Earlier today the company admitted that the names, email addresses, birth dates, encrypted passwords, physical addresses and phone numbers of 145 million customers were stolen. That’s kind of a big oops!
Apparently the hackers gained access to eBays corporate computers by gaining login names and passwords of some eBay employees somehow (let me guess, their passwords were something like 1234 or Toddisgod or something equally stupid).
Once inside the corporate computer system it was relatively trivial to steal everybody’s information. I suppose it is fortunate that eBay stores passwords in hashed form (a relatively simple scrambling of the characters) but hashing isn’t terribly secure.
Alan Marks, eBay’s senior vice president of global communications, said that eBay stored its own financial data separately.
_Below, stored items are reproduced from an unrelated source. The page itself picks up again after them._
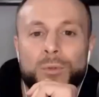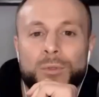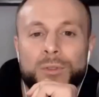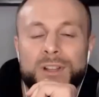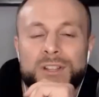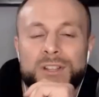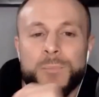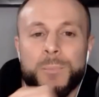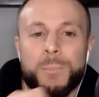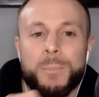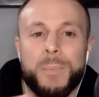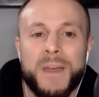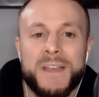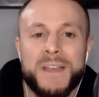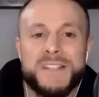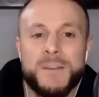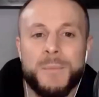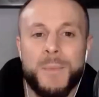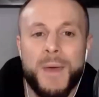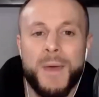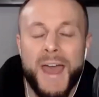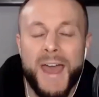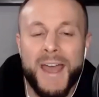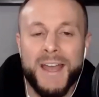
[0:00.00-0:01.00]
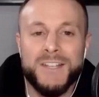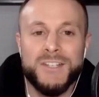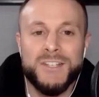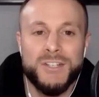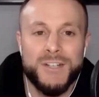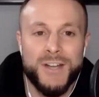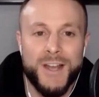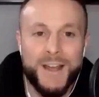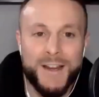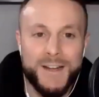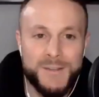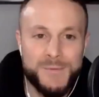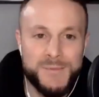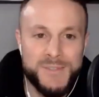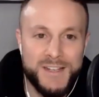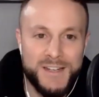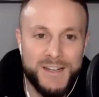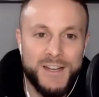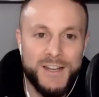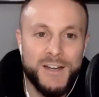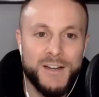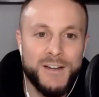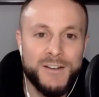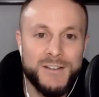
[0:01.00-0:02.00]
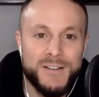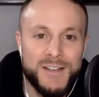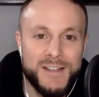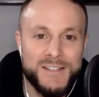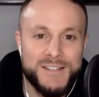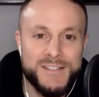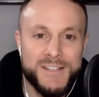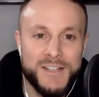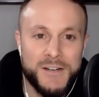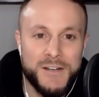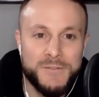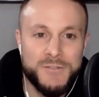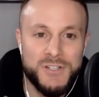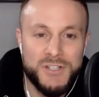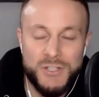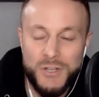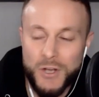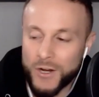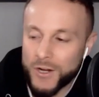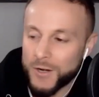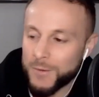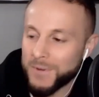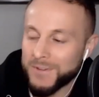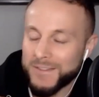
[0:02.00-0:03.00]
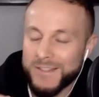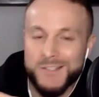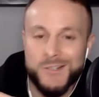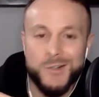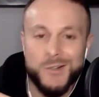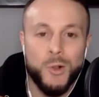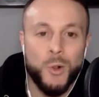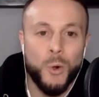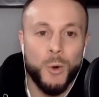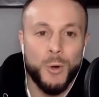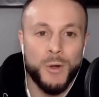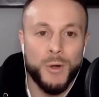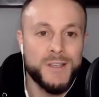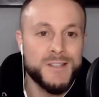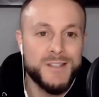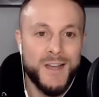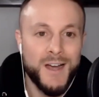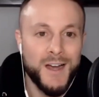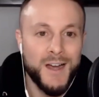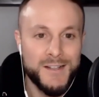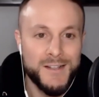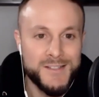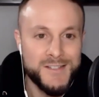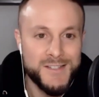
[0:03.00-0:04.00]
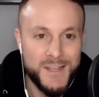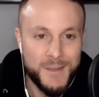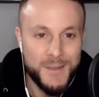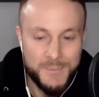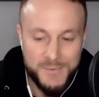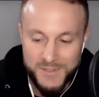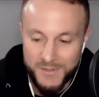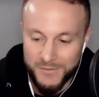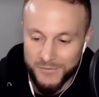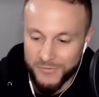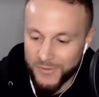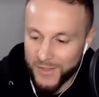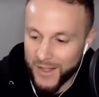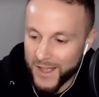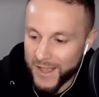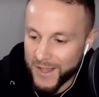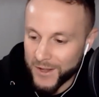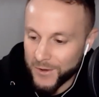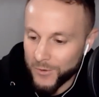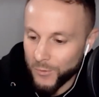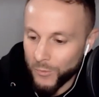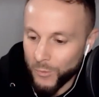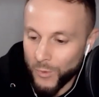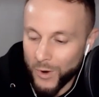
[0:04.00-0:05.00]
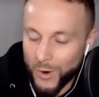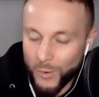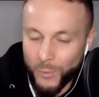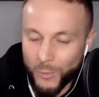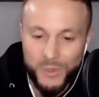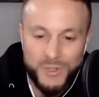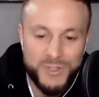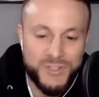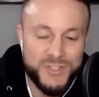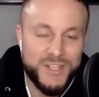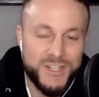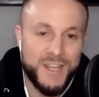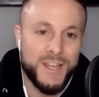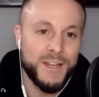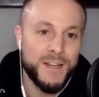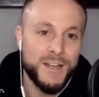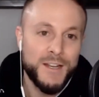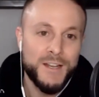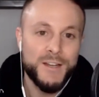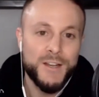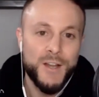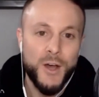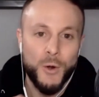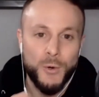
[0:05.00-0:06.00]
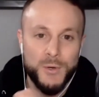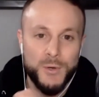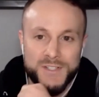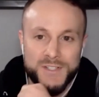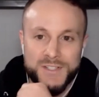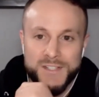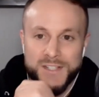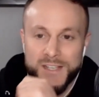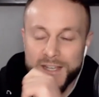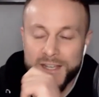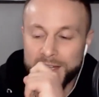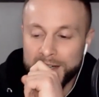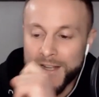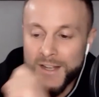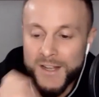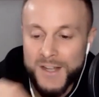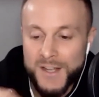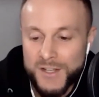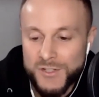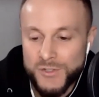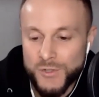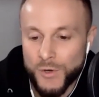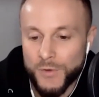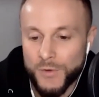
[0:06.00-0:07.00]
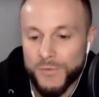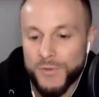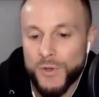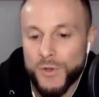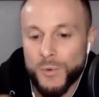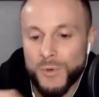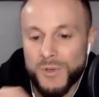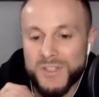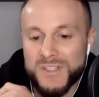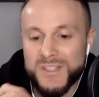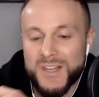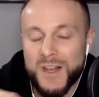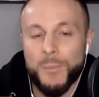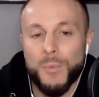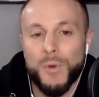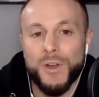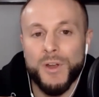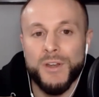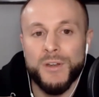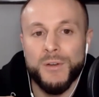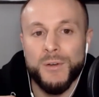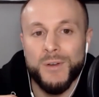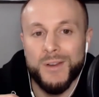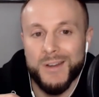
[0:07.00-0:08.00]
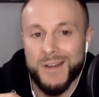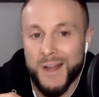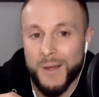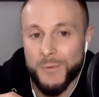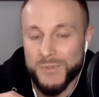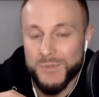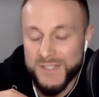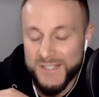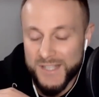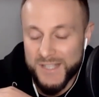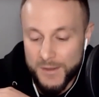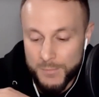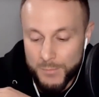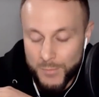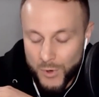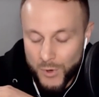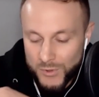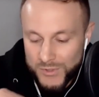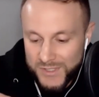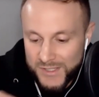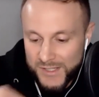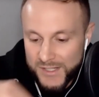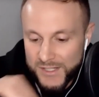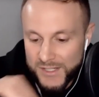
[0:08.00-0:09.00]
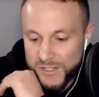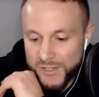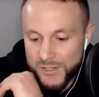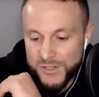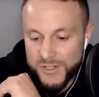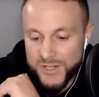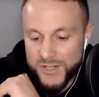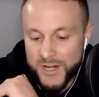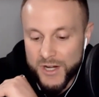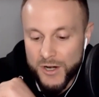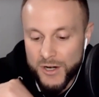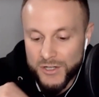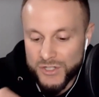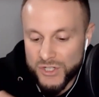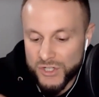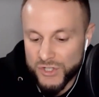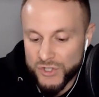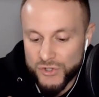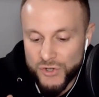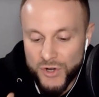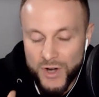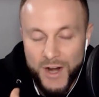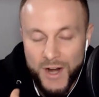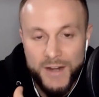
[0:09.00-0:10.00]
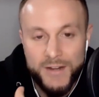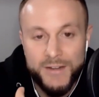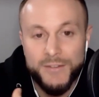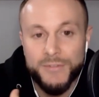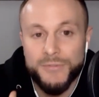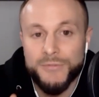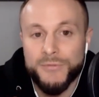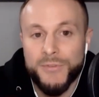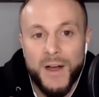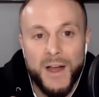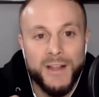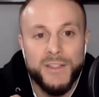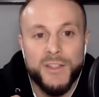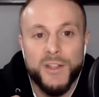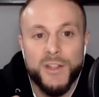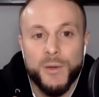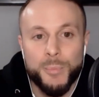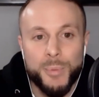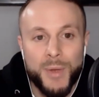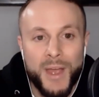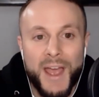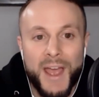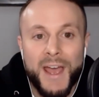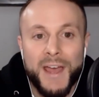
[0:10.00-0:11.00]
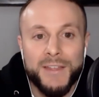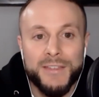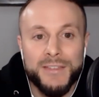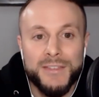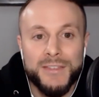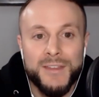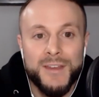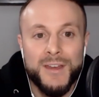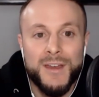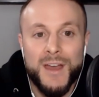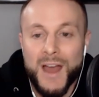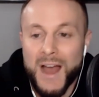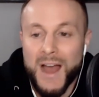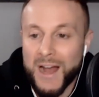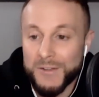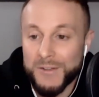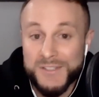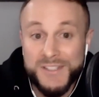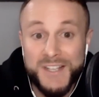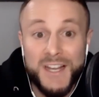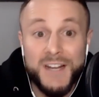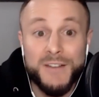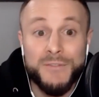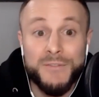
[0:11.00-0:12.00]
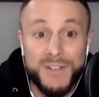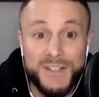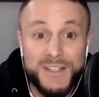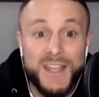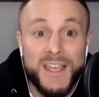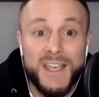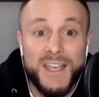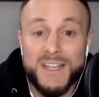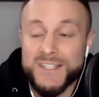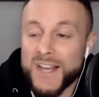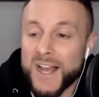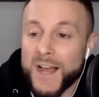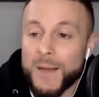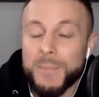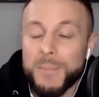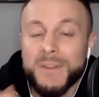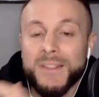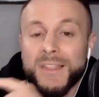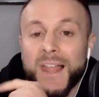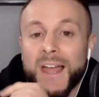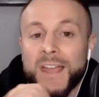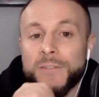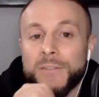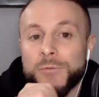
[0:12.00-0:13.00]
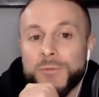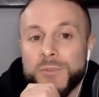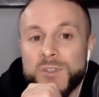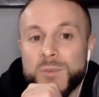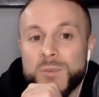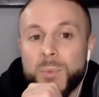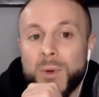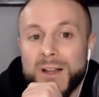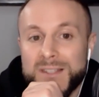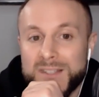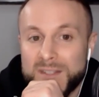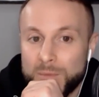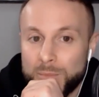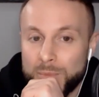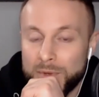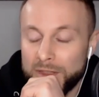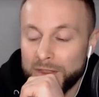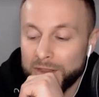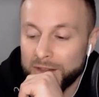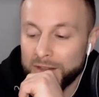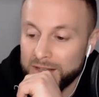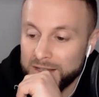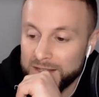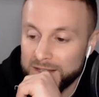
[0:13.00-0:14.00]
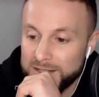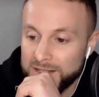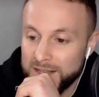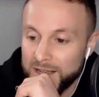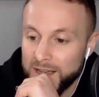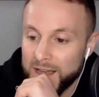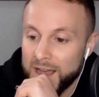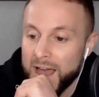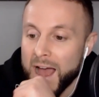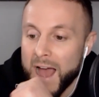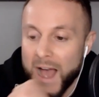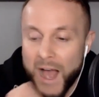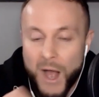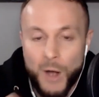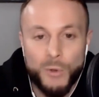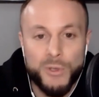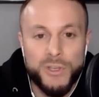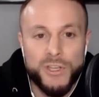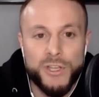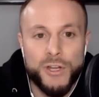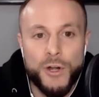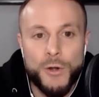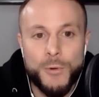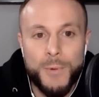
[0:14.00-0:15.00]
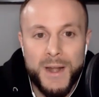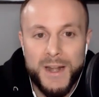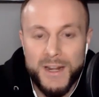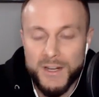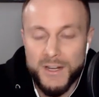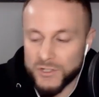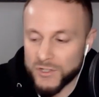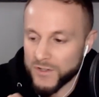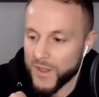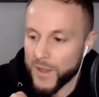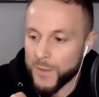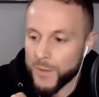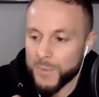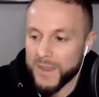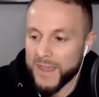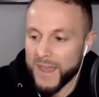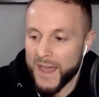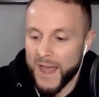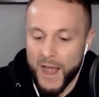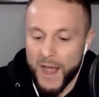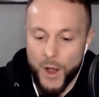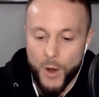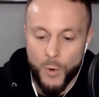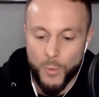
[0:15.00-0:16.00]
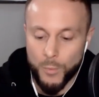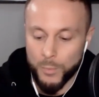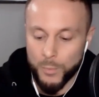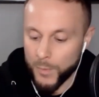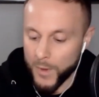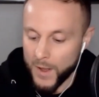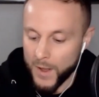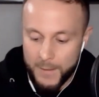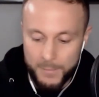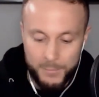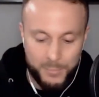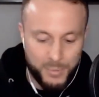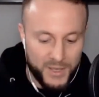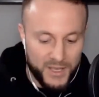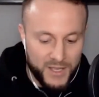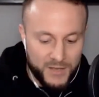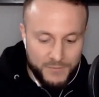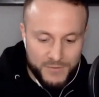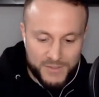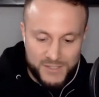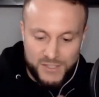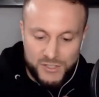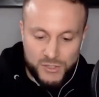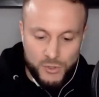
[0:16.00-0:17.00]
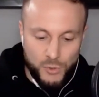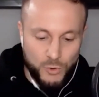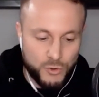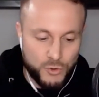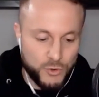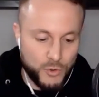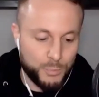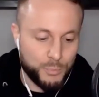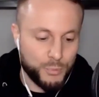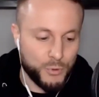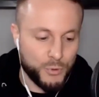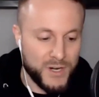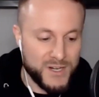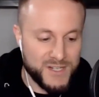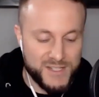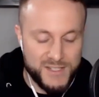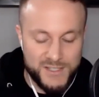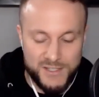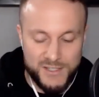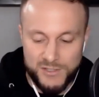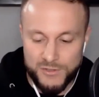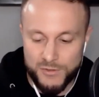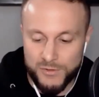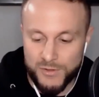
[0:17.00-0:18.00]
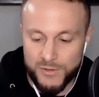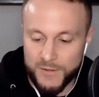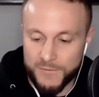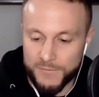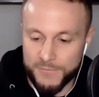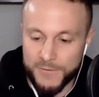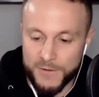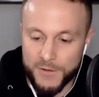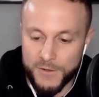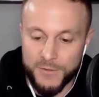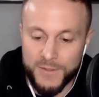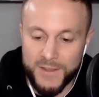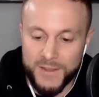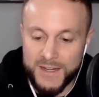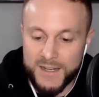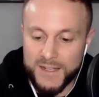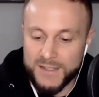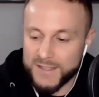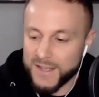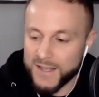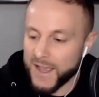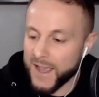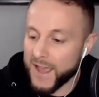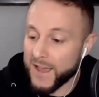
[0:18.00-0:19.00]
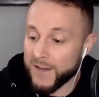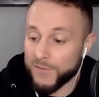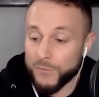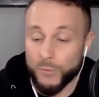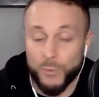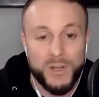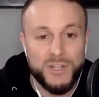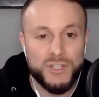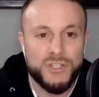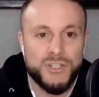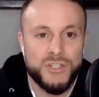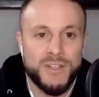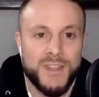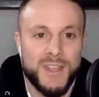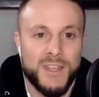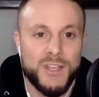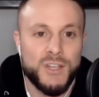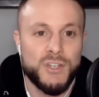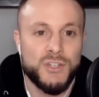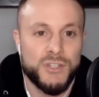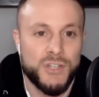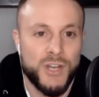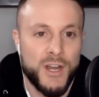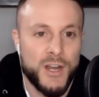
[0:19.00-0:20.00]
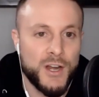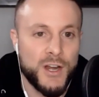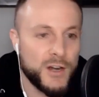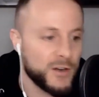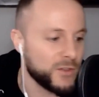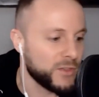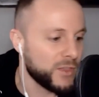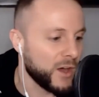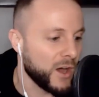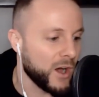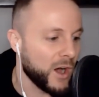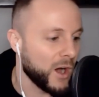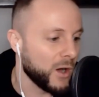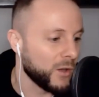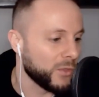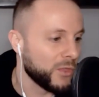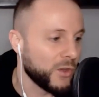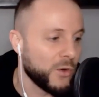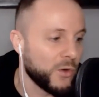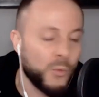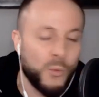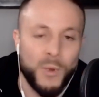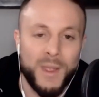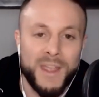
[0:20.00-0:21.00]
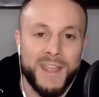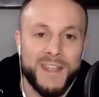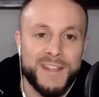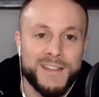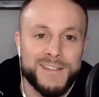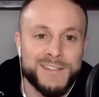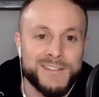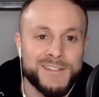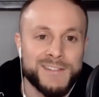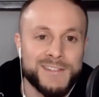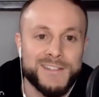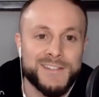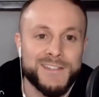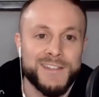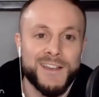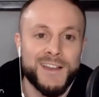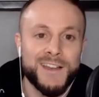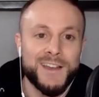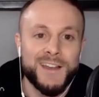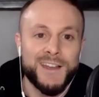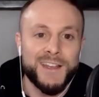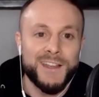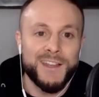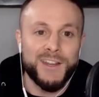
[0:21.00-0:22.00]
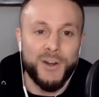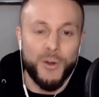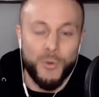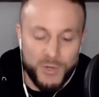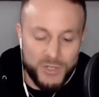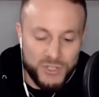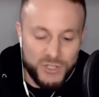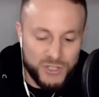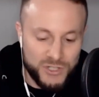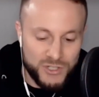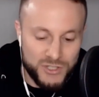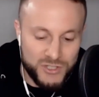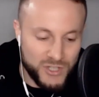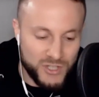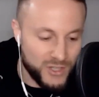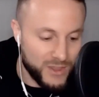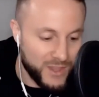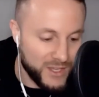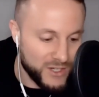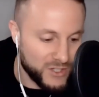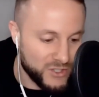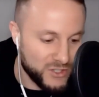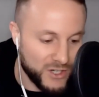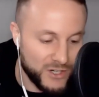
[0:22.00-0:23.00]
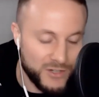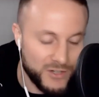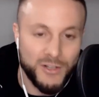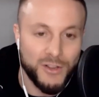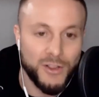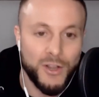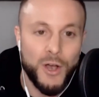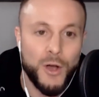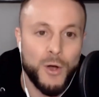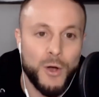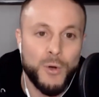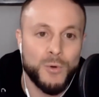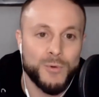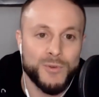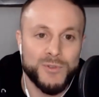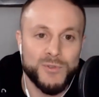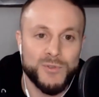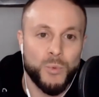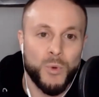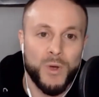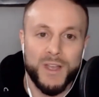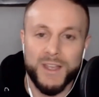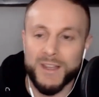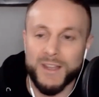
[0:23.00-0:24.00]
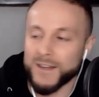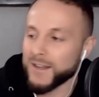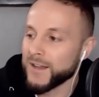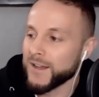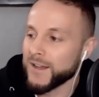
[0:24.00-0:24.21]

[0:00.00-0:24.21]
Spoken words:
let's bake some action items in here instead of just talking about these glorious concepts of like what we're seeing and noticing. So if you were someone, and I would say most listeners here are just trying to find their path outside of a day job and life responsibilities, how curated should they be? How big of a social presence do they feel they need to have? When should they share the wins? You know, when should they share the lows? What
Good to know that they protected their own assets but not their customers’ asses.
So we’ve done our civic duty by reporting the breach and warning you (like nearly every other website in the world) to change your eBay passwords.
Hell, you might as well take a few minutes and change all your passwords right now.
I’m not kidding…go do it now…we’ll wait for you to get back.
You’re not going to do it are you?
Okay, don’t say I didn’t warn you.
It’s getting to the point where every time you log onto a site you should change your password and every time you charge something on your credit card you are going to have to cancel the card and get a new one because these days it seems like large institutions are getting hacked faster than GM can issue more automobile recalls.